By doing this, he completely recasts the image of a comedy routine. Rather than an enjoyable gathering, it became a scary, almost depressing collision of two individuals, staring at each other in animosity. The animosity comes from the fact that Burnham feels invaded by having to show his personal space. My animosity comes from the fact that he is addressing me personally, usually a rare and uncommon occurrence in a stand-up routine. The deep tone applied to his voice and the blue colouring of the screen created an even more eerie atmosphere. In the end, he asks me to “get the fuck up”. I can’t help but feel invaded.
But all these are to an extent, paratextual. What do I get out of the content of the song itself?
Instead of reading it as a commentary on the creator-audience relationship, I began to see Burnham more as a representation of what I see on the internet – the traumatic imageries, the bad news and the constant ringing of twitter’s news feed.
They have invaded my personal space. I cannot escape from them. There is no living without bad news. You can no longer be out of date. Doing so would indicate a lack of awareness.
But hyper-awareness, for me, has often led to burn-outs. It often made me hopeless, unable to do anything. Through social media, the bad news infiltrated my mind, occupied my private space, to the point that even staying ‘inside’ is no longer safe. One line in the song points this out.
“…you said the ocean’s rising, like I give a shit. You said the whole world’s ending – honey it already did…”
At the end of the film, Burnham is caught naked in a violent splash of the blinding spotlight. “We have you surrounded”, a voice bellowed from the outside.
All this time, I felt I was watching a story of a man having to overcome his anxiety of going outside, and perhaps that is the story from Bo’s perspective. But with these two songs, I can’t help but project my own condition on it. This is a story of someone trying to hide from the horrors of the world, only to be infected by that funny feeling of perpetual helplessness and only to see his safe space invaded by the constant flow of information in social media.

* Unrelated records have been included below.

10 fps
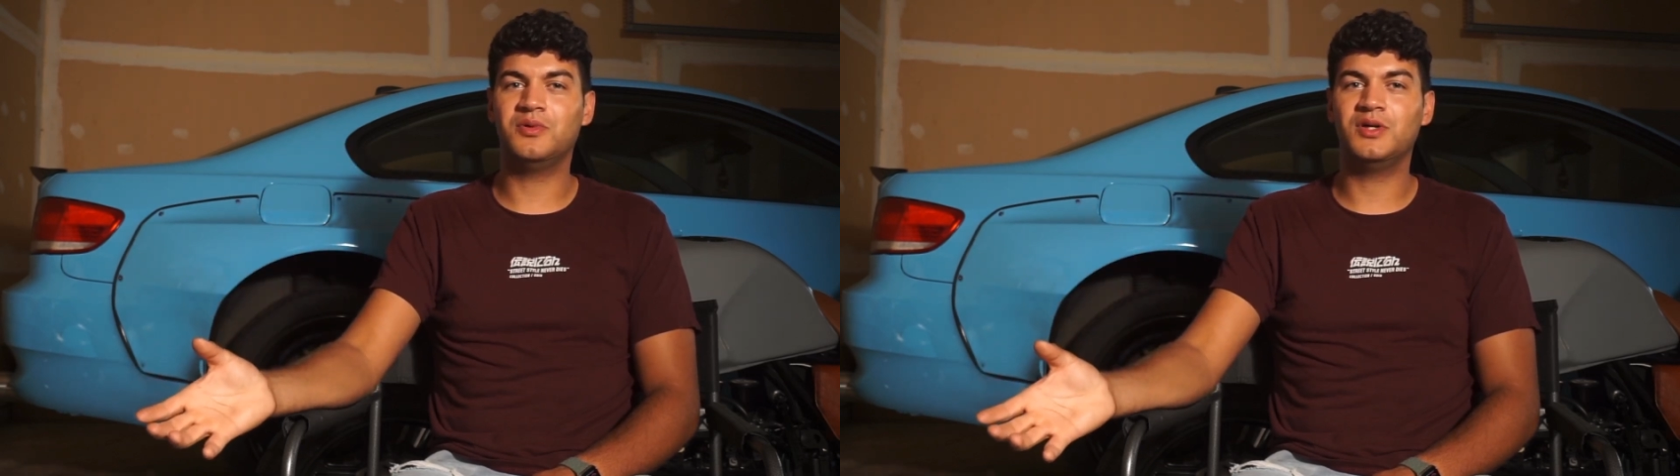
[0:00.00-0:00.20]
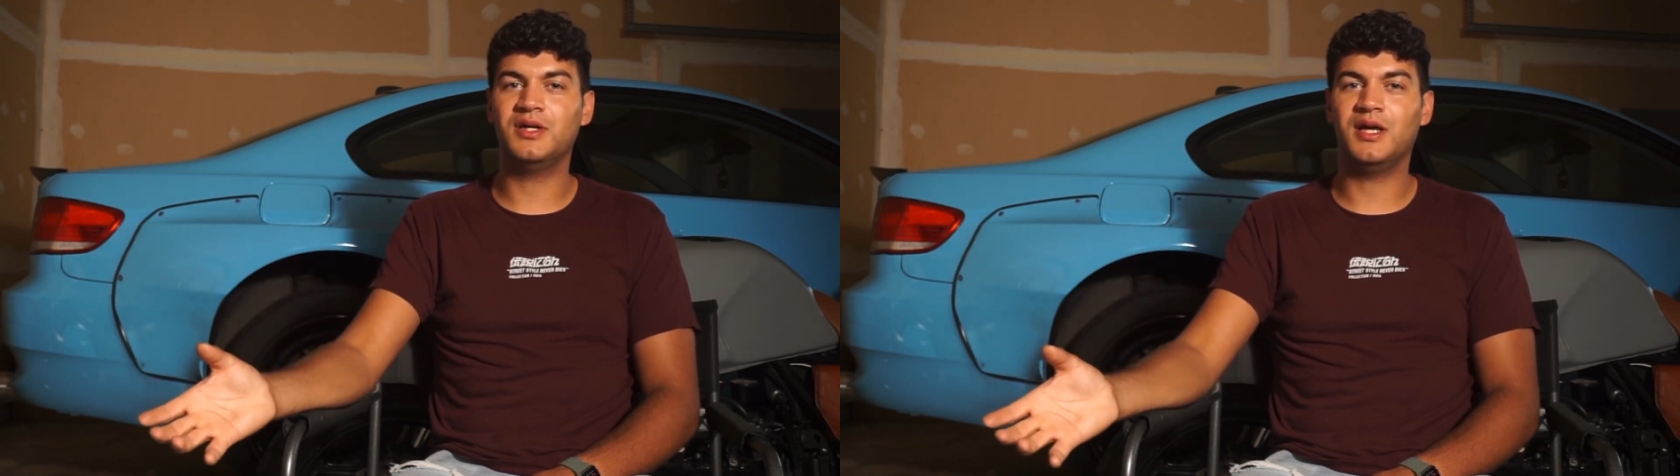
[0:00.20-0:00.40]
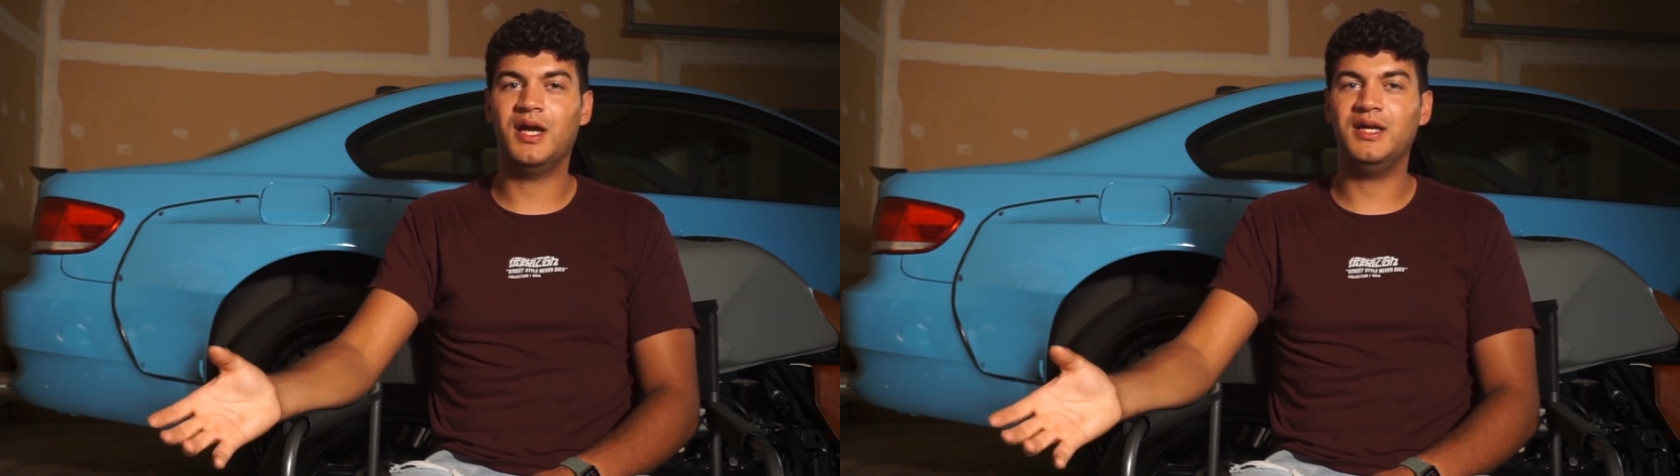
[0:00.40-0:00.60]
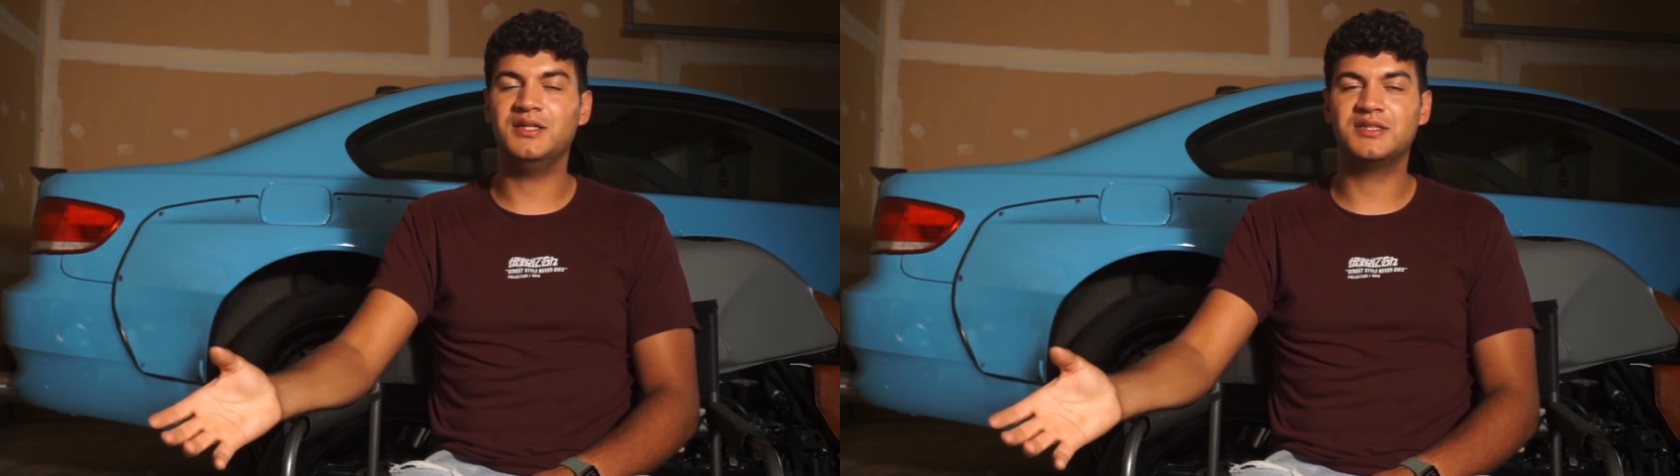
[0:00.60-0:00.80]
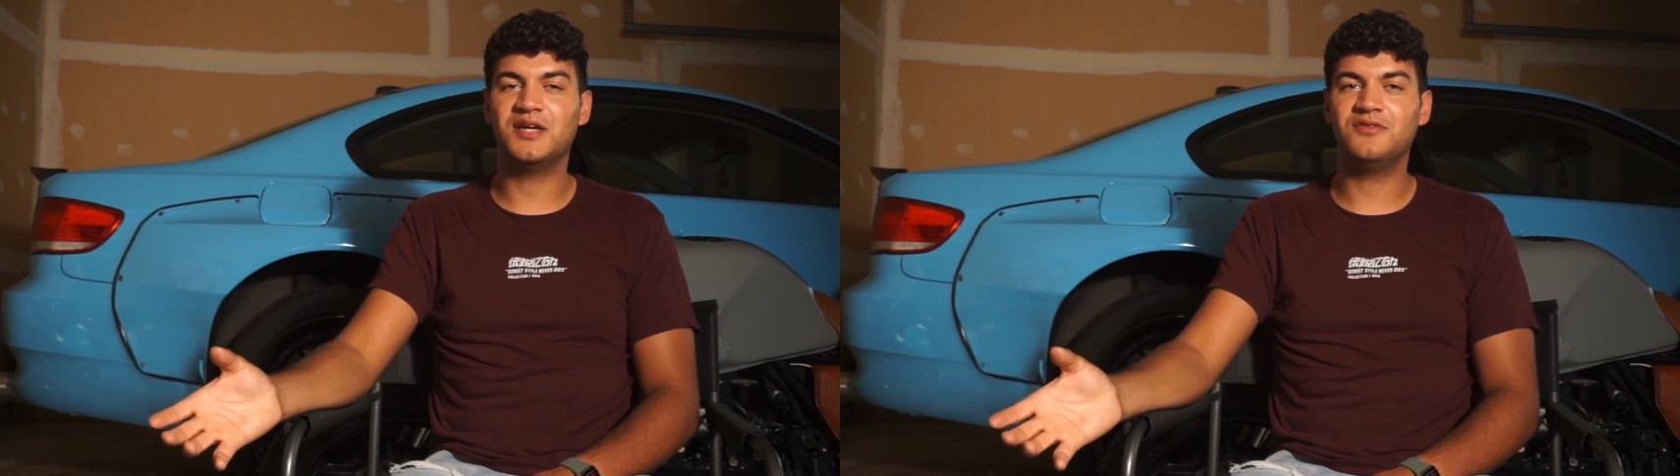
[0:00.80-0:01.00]
put
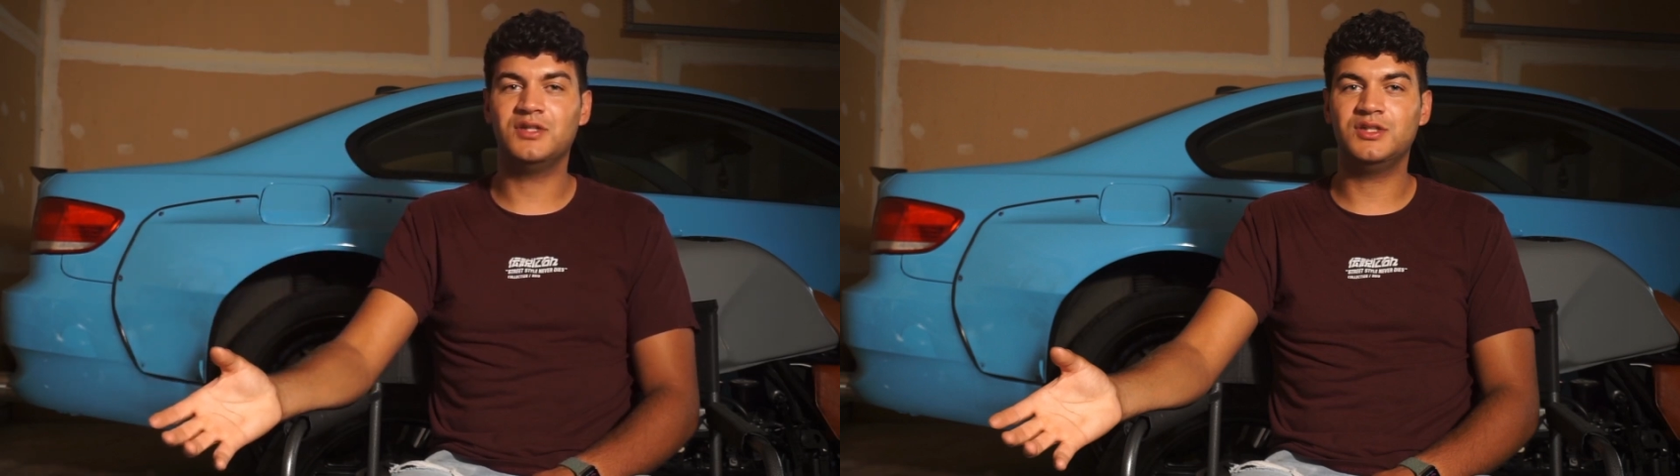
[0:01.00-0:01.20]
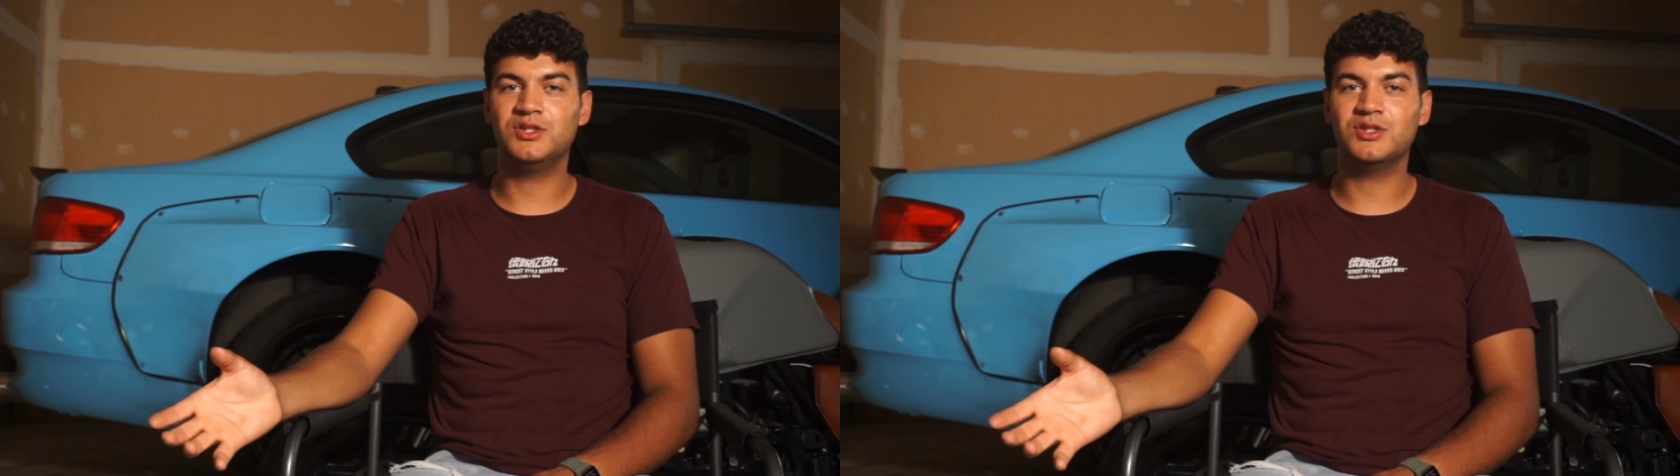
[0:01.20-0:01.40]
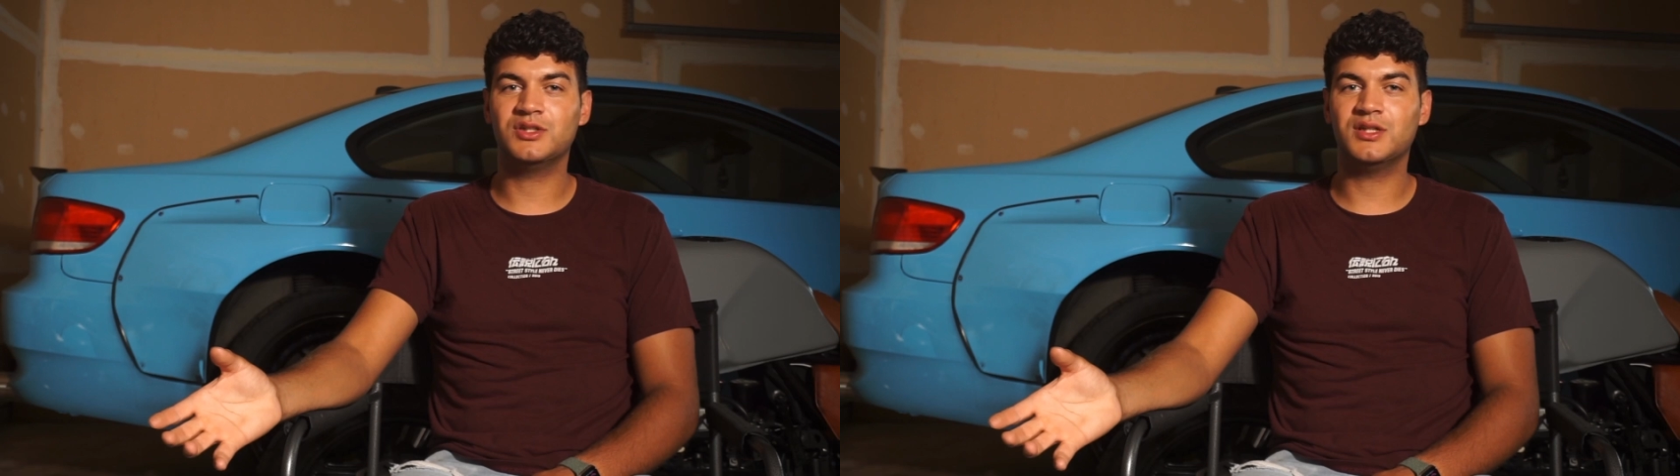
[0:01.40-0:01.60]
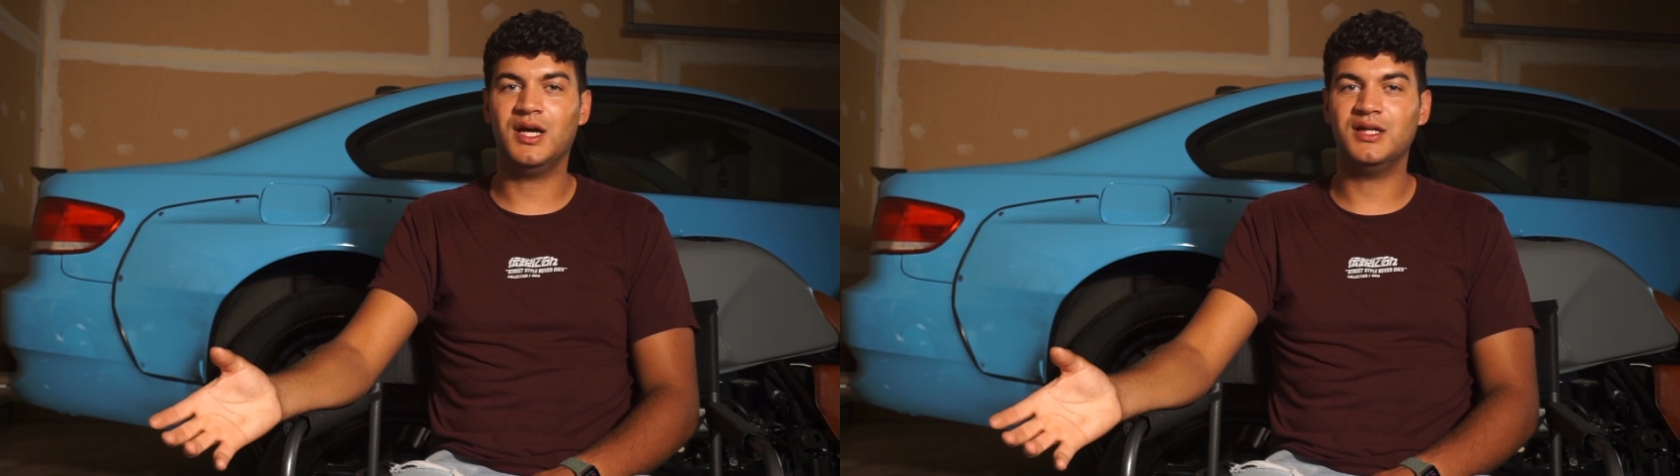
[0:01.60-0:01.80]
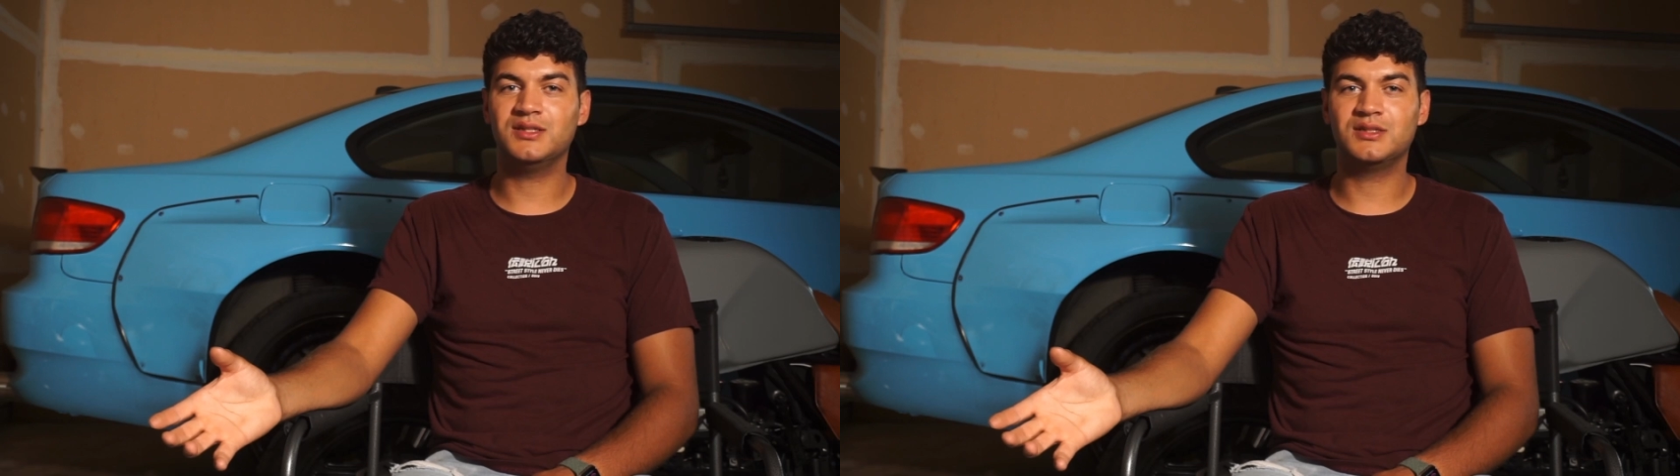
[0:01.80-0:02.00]
87 in your
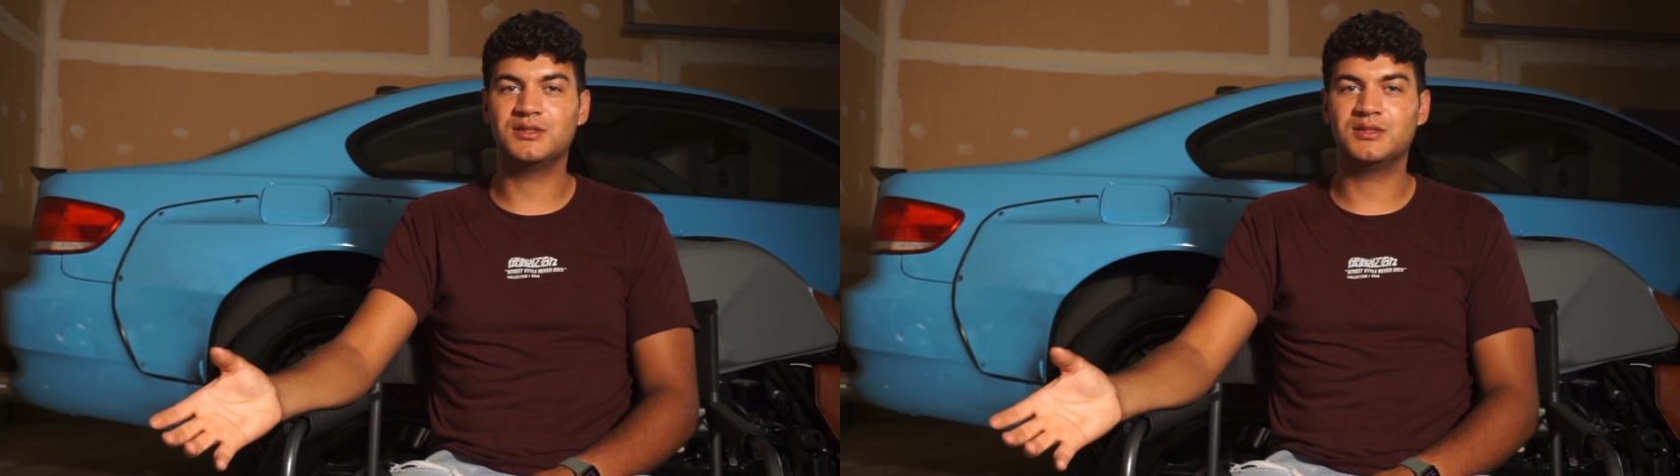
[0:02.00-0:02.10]
gas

We may never understand what Burnham is trying to express personally in making this film. But the intimate scale of the film had forced me to project my own experience on it. The core of the story – the breakdown of the public and private sphere – is probably more relevant now than ever. So, for me at least, Inside is not only a film about the pandemic, the lockdown, or social media. It’s about how the in the modern era, everyone can vicariously experience public suffering in an individualized term. It’s about a new world that gives everyone the opportunity to contribute to social changes while also depriving them of the personal space to hide from them.
They have me surrounded and there is no escape. All eyes are on me.